Make pathlib extensible

It is quite common for me, actually. Though I will most likely perform more operations than just the pure ones but I definitely remember writing a few functions that did exactly what you described.

1 Like

Here’s the first draft of purepath benchmark extension. Honestly, it seems like I am doing something wrong but that’s because I’ve never written pyperformance benchmarks.

If anyone has suggestions on improving my draft, I’d be happy to hear them.

1 Like

Yeah, it’s a common use case for me too. I’m really on the fence.

The problems I have with this optimization:

  1. It slows down cases where you’re either not walking directories, or not doing relevant PurePath operations. E.g. (Path('foo') / 'bar').read_text() performs two rounds of normalization, and they’re both pointless. I think this is the reason that pathlib is considered slow. And aside from micro-optimizations and possibly re-implementing it in C, there’s little room to improve.
  2. It precludes us from sharing state between path objects in user subclasses, because we can’t provide a single method that users can override to customize construction of derivative paths. There are alternatives (e.g. deriving new types on-the-fly) but they feel unnatural to me.

And so your pyperformance benchmarks have arrived at the perfect moment for me to stop theorising and actually measure the impact of implementing a version of PurePath that defers joining, parsing and normalizing until its needed.

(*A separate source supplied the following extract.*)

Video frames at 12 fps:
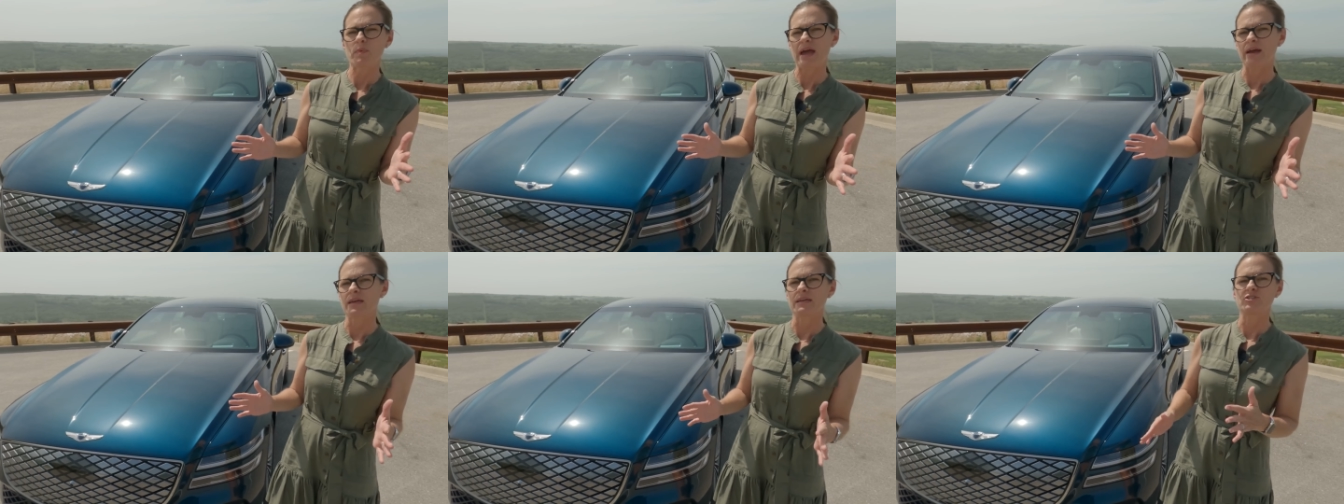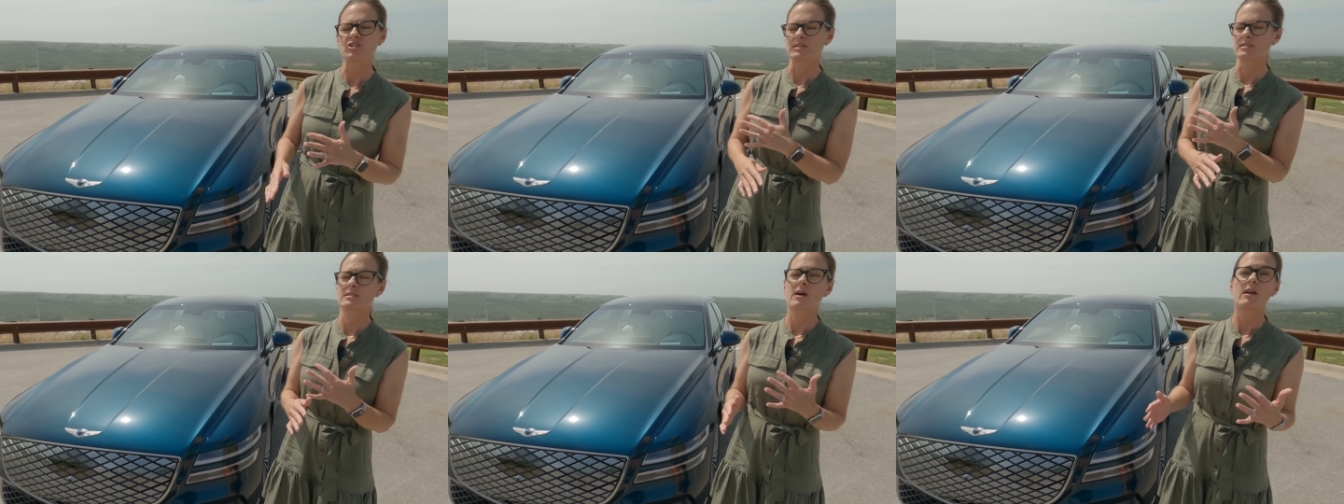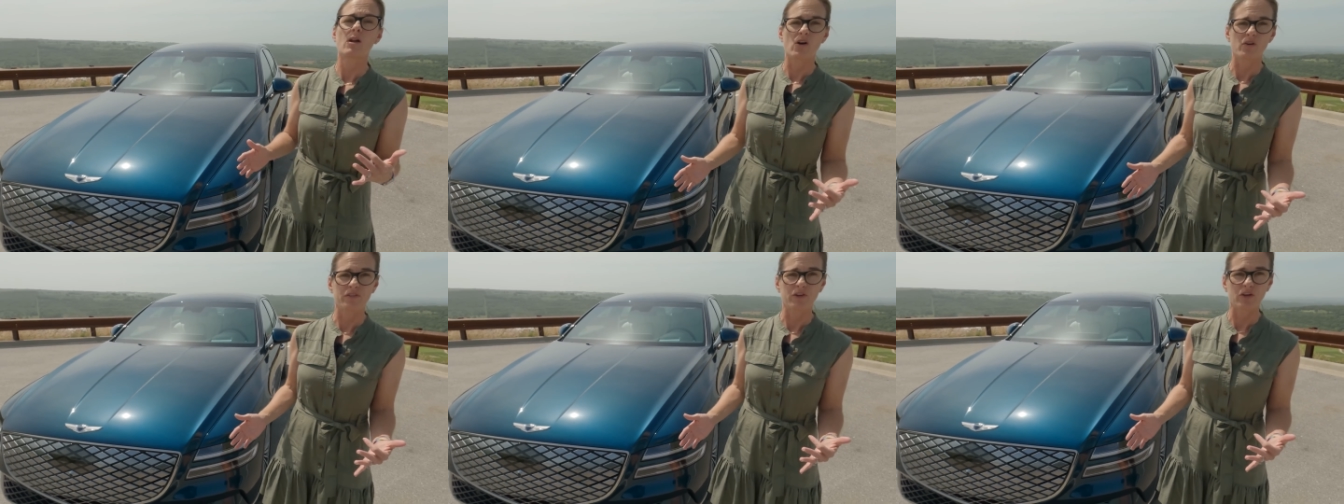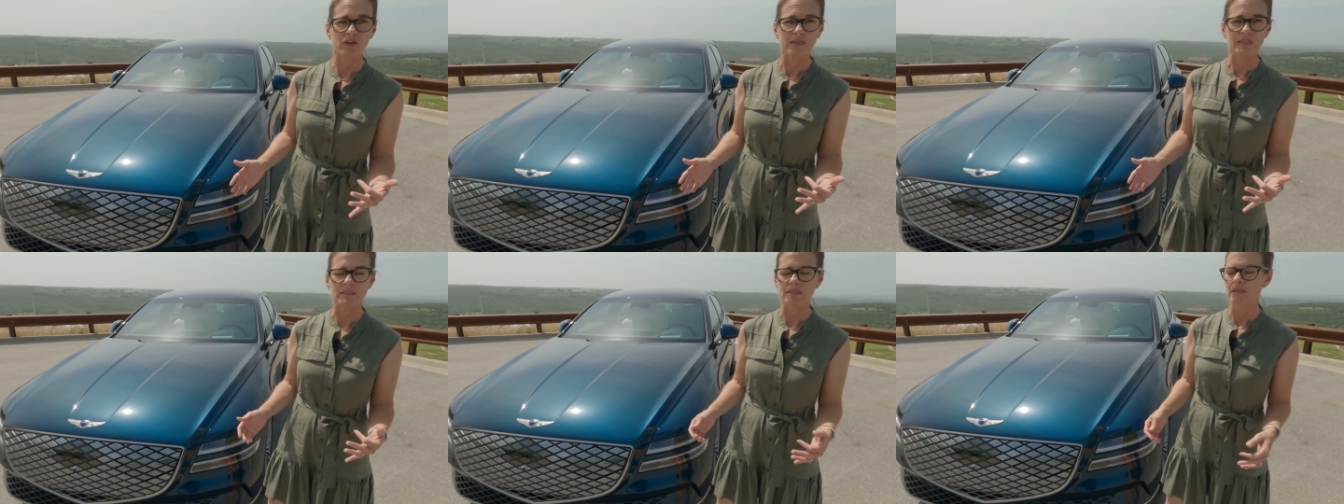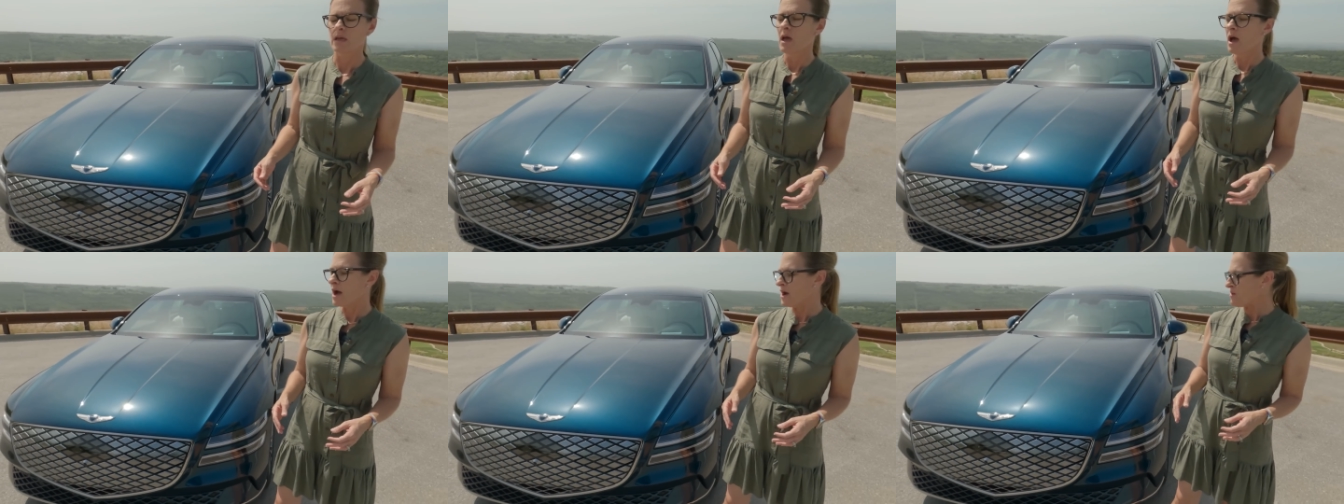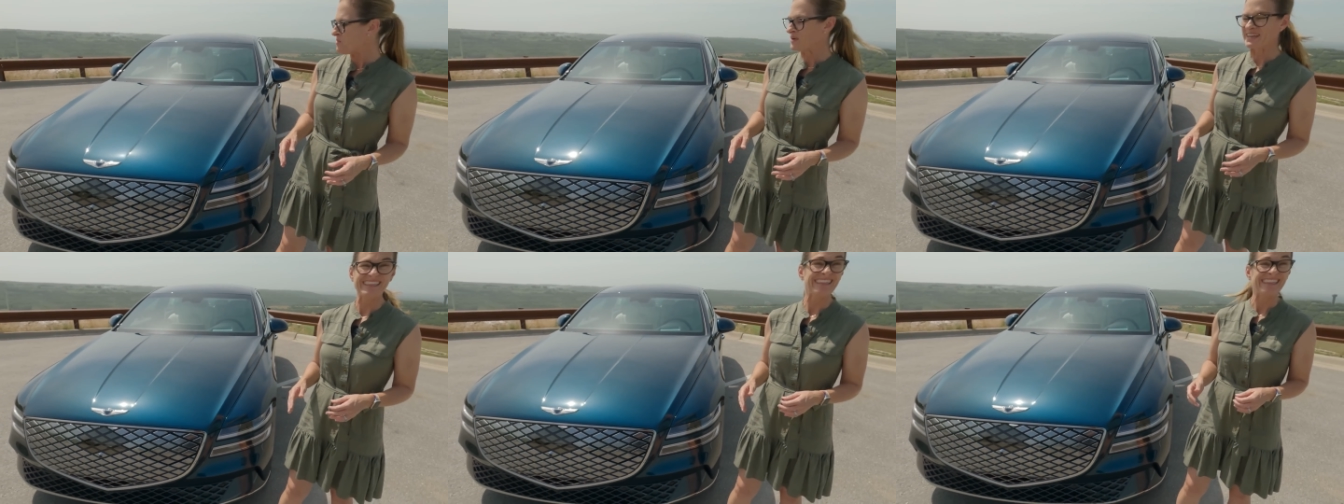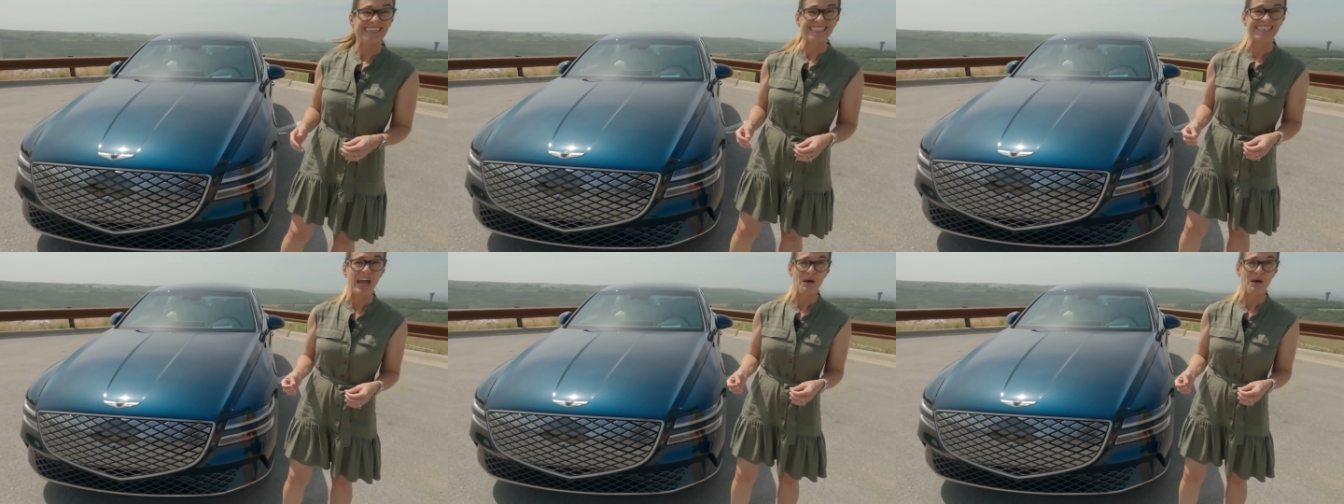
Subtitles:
package and it's got all the goodies. One of the things that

Let’s hope that my benchmarks can actually prove useful. If they do not yet – I’m ready to improve them in any way I can.

:sparkles: January 2023 progress report :sparkles:

GH-100351 has landed, which improved the Python implementations of ntpath.splitdrive() and ntpath.normpath(), and brought the latter more in line with the native NT behaviour. Thanks to Steve Dower and Eryk Sun for the reviews!

I’ve opened GH-101002, which adds a new os.path.splitroot() function. The function parses paths into a (drive, root, tail) tuple, using OS-specific rules. By calling it from pathlib we considerably increase performance of WindowsPath construction. It’s also pretty useful in a variety of non-pathlib scenarios. Thank you Alex Waygood and Eryk Sun for helping review this.

If/when that lands, I’ll open two PRs focusing on pathlib performance. The first will tune the performance of path construction - basically a series of micro-optimizations. The second will be more radical: I want to see what sort of performance we can achieve from deferring path joining/parsing/normalization. It’s likely to have an adverse effect on the speed of directory walking, but it should be either performance-enhancing or performance-neutral everywhere else. It’s going to be really interesting to see!

If that lands, we can add a makepath() method without a performance hit. I expect a chorus of angels to accompany whoever hits “merge” on that one. It will have been a long time coming!

I’m following @Ovsyanka’s GH-100282 with excitement, and wondering whether we could implement Path.glob() using Path.walk(), and thereby make it safe from recursion errors on deep trees. It might also allow us to fix a glob() performance problem – I think currently unlogged – that every “**” wildcard in your pattern introduces an extra scandir() call on all visited directories.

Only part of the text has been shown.